Several employers have already contacted labor and employment attorneys at Honigman to ask about the impact of Proposal 1, Mains said. Entrepreneurs inside and outside the state are also asking about business opportunities in Michigan's soon-to-be legal marketplace.

"By and large, the majority of calls that we're getting are from people who want to get involved in this industry," Mains said. "I think there are people who are looking at the Michigan market being the first in the Midwest to go with adult use as a very attractive market."

For the first two years, the state will only award some commercial license types to companies already working in Michigan's regulated medical marijuana industry. So entrepreneurs looking to jump into the industry may want to start on the medical side, Mains said. 

The law does not prohibit retail stores from obtaining licenses to sell both medical marijuana and recreational marijuana, but it remains unclear what kind of rules the state might adopt to differentiate sales at those types of facilities.

Ammar Kattoula, operational manager of Green Skies, which operates three dispensaries in Detroit including Far West, said Tuesday's vote "validates our business, validates what we’re doing and making sure it’s safe for everyone as opposed to being sold on the streets. Cities can opt out and people still have to use their discretion.”

While the company is operating under the new rules for a medical marijuana law voters approved in 2008, "that is sort of like a jump off to recreational," Kattoula said. 

"We, in turn, have to have people who are medically trained, who know the product and understand the patient. We suspect that recreational spots are about a year away. We’re preparing ourselves now by hiring more employees and giving them the training they need so we can hit the ground running.”

Dispensary spokesman Thomas Nafso said it will make little to no difference to medical patients.

“In terms of what is the landscape of this look like as you’re driving down the road, it doesn’t really change. There are municipality zones and from a retail standpoint, it’s not going to change the complexion of this industry. It simply changes who can now walk into a center.”

Tiffany Fleck from Farmington Hills went Wednesday into the Far West dispensary, at 21221 Eight Mile in Detroit, excited after the passing of Proposal 1, saying now the green plus signs can proudly stand as marijuana leaves.

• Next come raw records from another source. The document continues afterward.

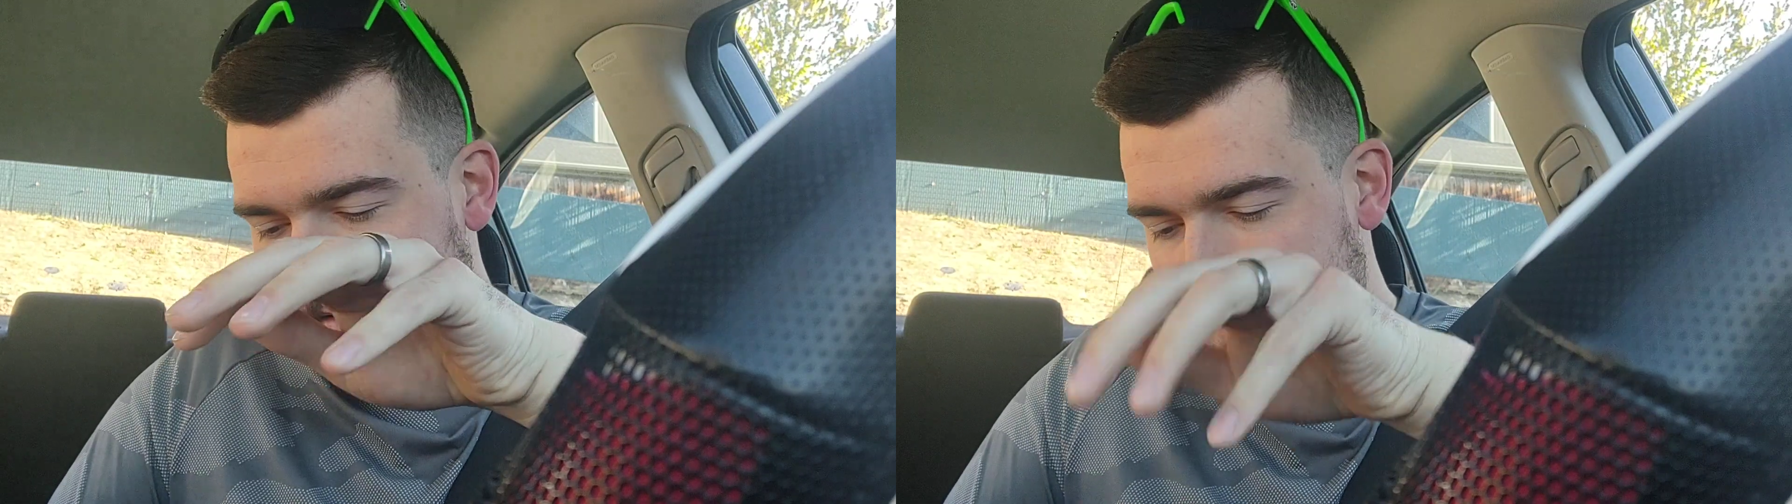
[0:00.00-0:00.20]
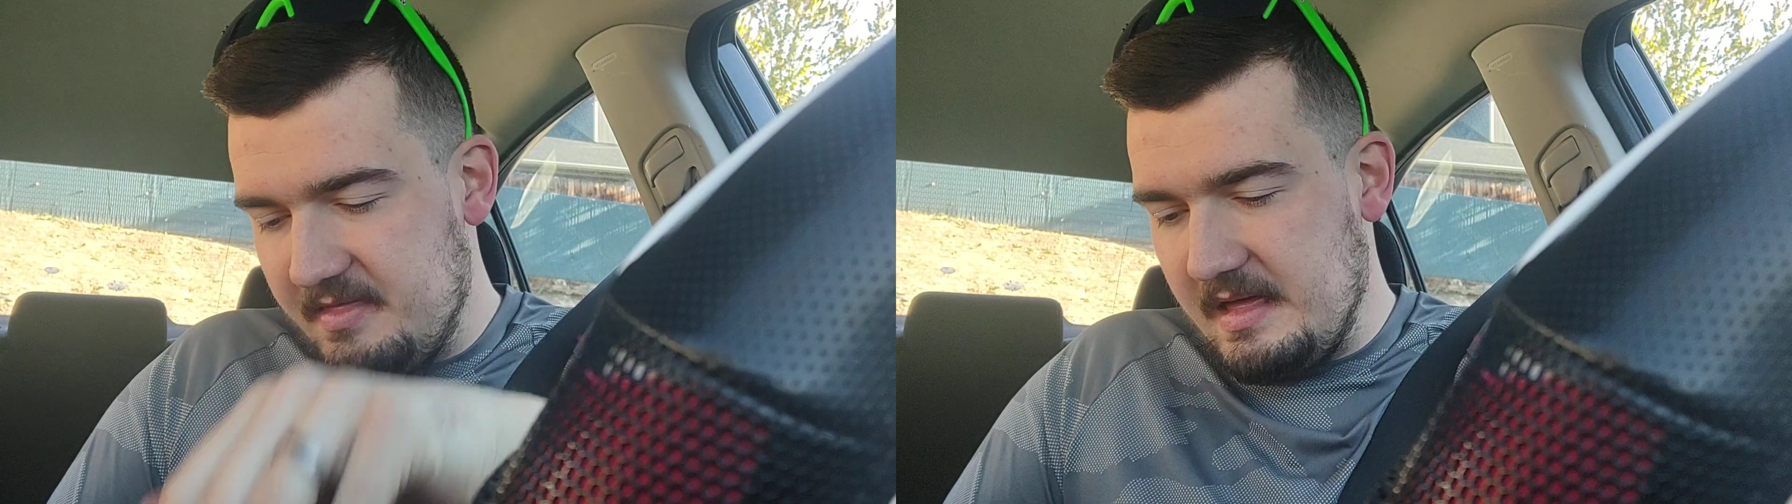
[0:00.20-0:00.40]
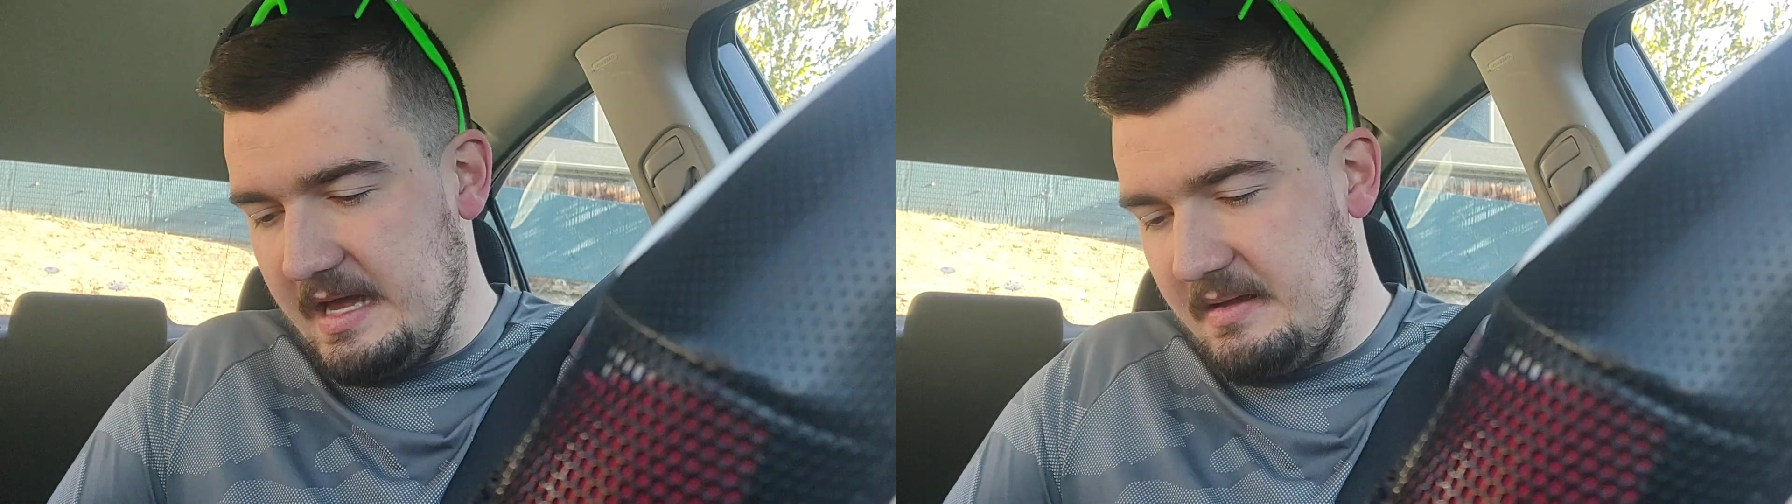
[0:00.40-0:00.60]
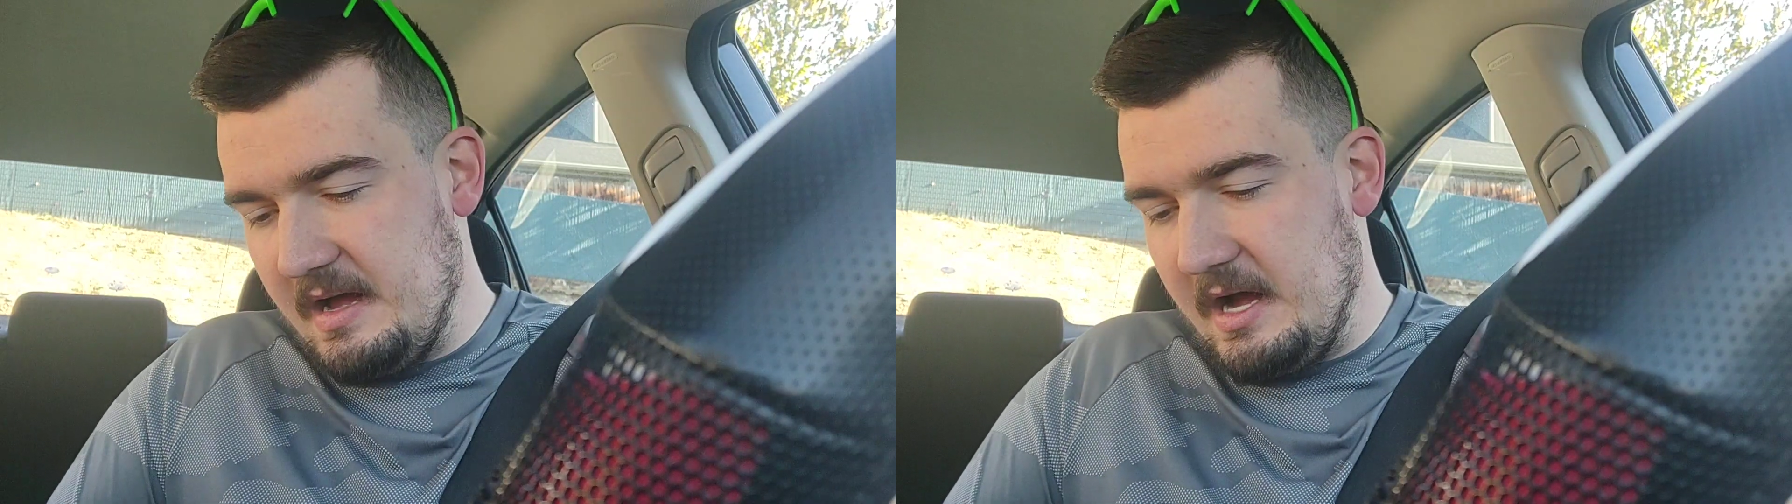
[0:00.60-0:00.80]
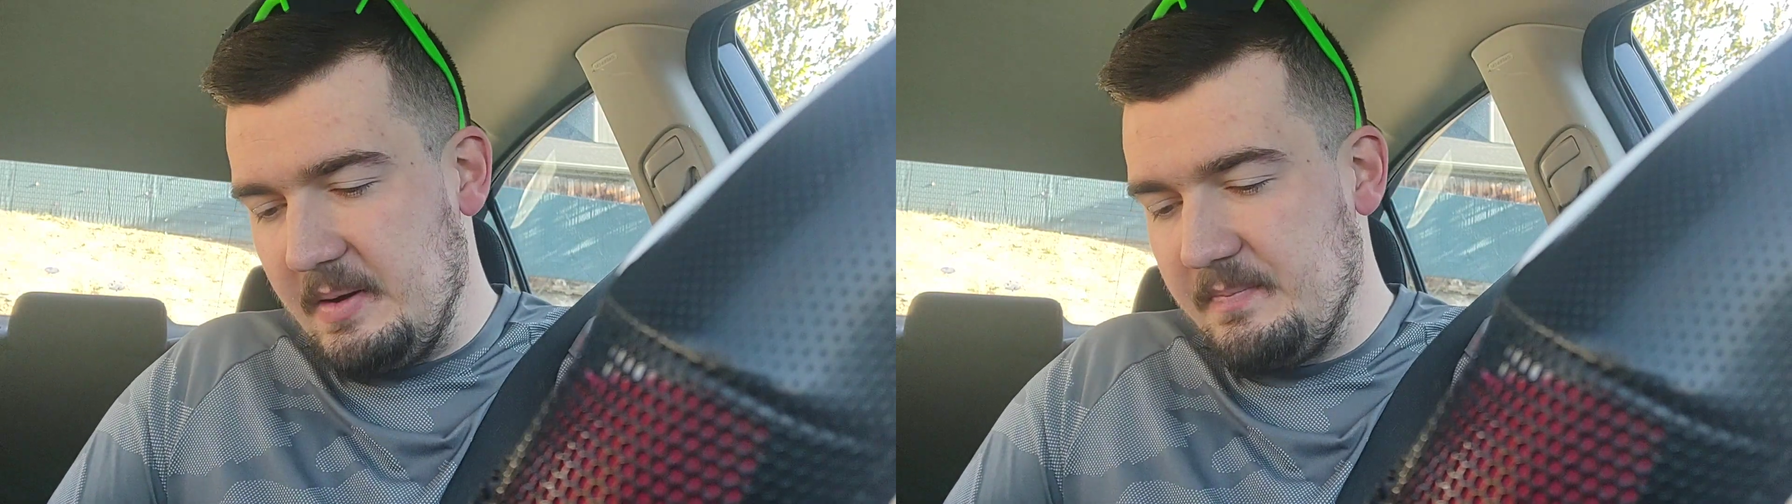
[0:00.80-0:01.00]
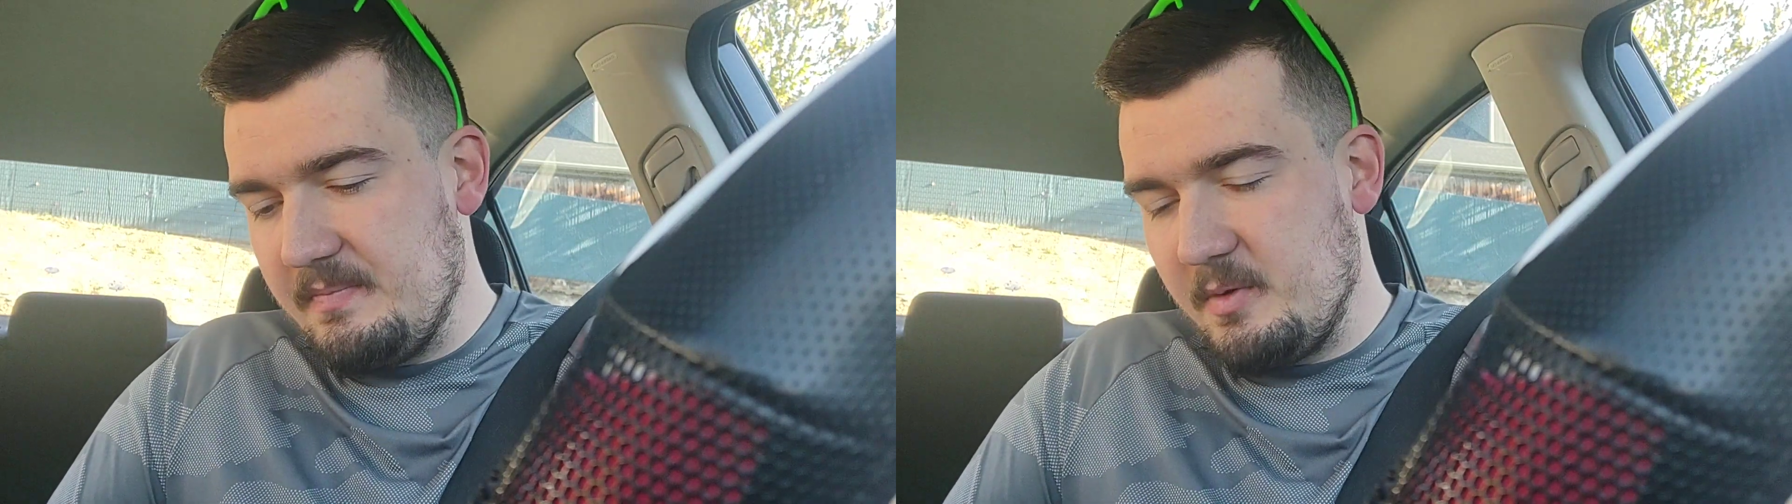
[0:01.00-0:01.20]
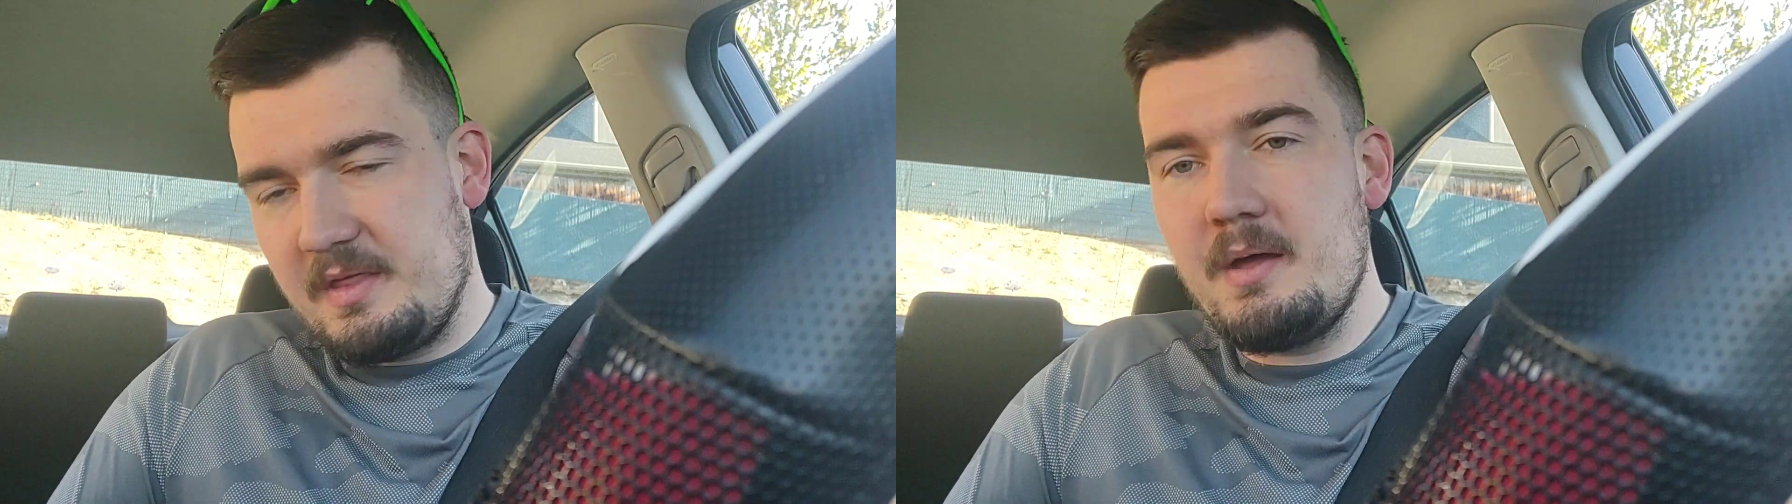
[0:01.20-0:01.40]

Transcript: that with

“Of course, I’m ecstatic. I’ve been waiting for this for years,” said Fleck, 32, as she purchased her edible and oil. “This is a huge step forward, especially for people who don’t want to go to the doctor to apply for a medical card. … It’ll make it easier for drug testing and takes it off the black market."

Whitmer indicated Wednesday she will explore legislation or executive action to free inmates and expunge criminal records for those convicted of marijuana crimes that will become legal under the new law. 

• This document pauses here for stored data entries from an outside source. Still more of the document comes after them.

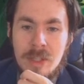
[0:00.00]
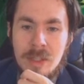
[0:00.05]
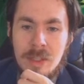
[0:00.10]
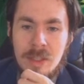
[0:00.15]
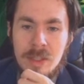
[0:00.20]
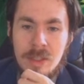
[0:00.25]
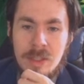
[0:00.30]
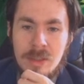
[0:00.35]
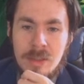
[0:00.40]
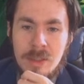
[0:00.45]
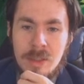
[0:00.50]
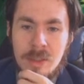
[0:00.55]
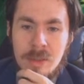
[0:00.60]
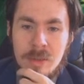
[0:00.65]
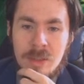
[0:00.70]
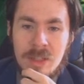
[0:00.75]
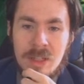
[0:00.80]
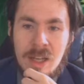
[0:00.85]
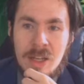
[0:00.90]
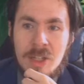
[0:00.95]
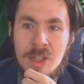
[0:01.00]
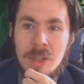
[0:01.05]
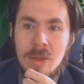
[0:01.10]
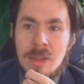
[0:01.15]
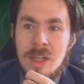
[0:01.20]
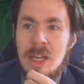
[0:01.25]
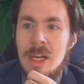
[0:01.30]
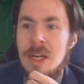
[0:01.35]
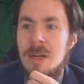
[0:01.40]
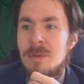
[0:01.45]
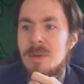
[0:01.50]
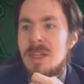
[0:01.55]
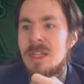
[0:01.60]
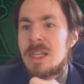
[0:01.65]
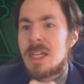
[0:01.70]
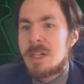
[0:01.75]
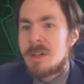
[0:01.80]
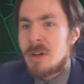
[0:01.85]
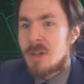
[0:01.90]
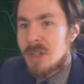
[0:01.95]
Oh no, slideshow. There we
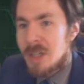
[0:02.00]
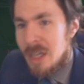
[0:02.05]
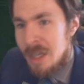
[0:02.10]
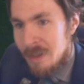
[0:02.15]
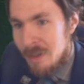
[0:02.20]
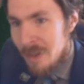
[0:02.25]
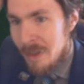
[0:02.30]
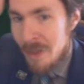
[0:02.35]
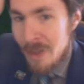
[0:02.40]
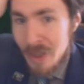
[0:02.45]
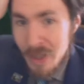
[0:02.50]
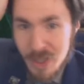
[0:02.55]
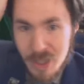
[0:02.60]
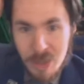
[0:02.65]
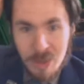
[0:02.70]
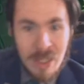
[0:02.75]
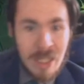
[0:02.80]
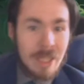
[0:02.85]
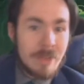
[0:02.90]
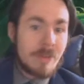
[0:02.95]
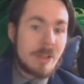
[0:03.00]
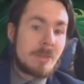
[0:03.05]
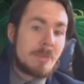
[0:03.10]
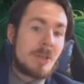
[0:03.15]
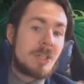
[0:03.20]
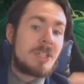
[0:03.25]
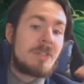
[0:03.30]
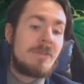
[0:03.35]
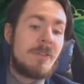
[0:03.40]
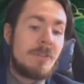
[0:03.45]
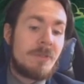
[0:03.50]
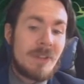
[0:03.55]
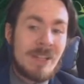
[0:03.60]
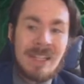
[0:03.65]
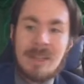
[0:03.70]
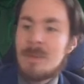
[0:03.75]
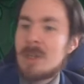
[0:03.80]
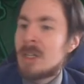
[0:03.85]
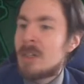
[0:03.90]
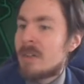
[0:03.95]
go. Okay. So thank you very much. Feel free to
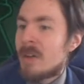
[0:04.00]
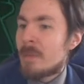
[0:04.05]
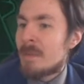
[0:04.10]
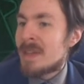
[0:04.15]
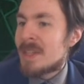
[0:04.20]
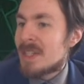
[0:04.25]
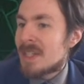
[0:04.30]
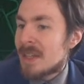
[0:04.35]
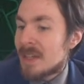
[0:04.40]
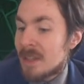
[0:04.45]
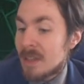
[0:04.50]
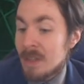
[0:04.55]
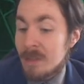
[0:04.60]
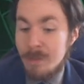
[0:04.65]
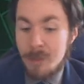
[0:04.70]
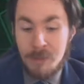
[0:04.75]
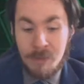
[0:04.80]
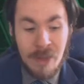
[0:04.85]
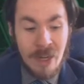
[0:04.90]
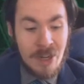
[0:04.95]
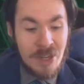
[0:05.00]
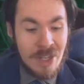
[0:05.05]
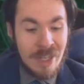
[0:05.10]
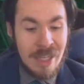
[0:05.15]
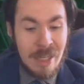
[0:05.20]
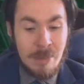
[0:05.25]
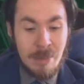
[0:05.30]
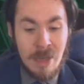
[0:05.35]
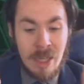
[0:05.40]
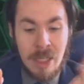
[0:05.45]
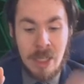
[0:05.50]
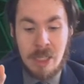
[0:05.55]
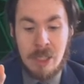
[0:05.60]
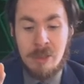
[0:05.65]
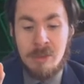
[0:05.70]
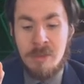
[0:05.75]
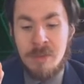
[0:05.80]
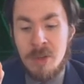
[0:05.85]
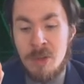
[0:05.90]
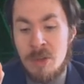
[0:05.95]
let me know if I missed anything. Feel free to check out my
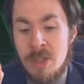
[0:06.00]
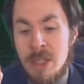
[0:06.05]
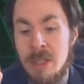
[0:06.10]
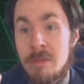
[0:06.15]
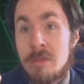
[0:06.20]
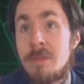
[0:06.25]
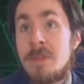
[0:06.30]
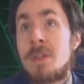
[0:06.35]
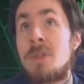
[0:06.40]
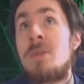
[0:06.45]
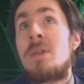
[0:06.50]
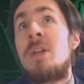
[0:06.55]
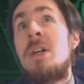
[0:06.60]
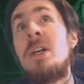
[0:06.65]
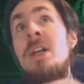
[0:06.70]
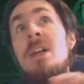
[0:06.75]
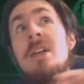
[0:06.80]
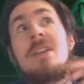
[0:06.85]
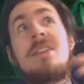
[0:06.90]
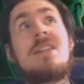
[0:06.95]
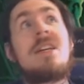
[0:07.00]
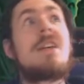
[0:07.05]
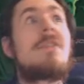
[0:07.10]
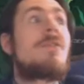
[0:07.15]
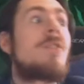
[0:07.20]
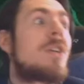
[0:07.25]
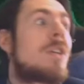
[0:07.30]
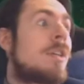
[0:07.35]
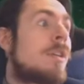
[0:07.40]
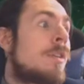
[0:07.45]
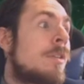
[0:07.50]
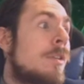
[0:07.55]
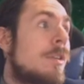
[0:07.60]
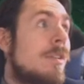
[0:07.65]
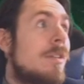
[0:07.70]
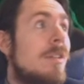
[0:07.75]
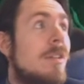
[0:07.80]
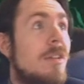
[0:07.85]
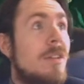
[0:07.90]
card reviews. I reviewed every card.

Officials with Healthy and Productive Michigan, the group that campaigned against the ballot initiative, said Wednesday they intend to continue fighting the full implementation of the law through legal, legislative and local means. In particular, the group plans to assist communities that want to "opt out" and prohibit commercial operations. 

Additional rules will be decided by the Department of Licensing and Regulatory Affairs.

Staff writer Beth LeBlanc contributed.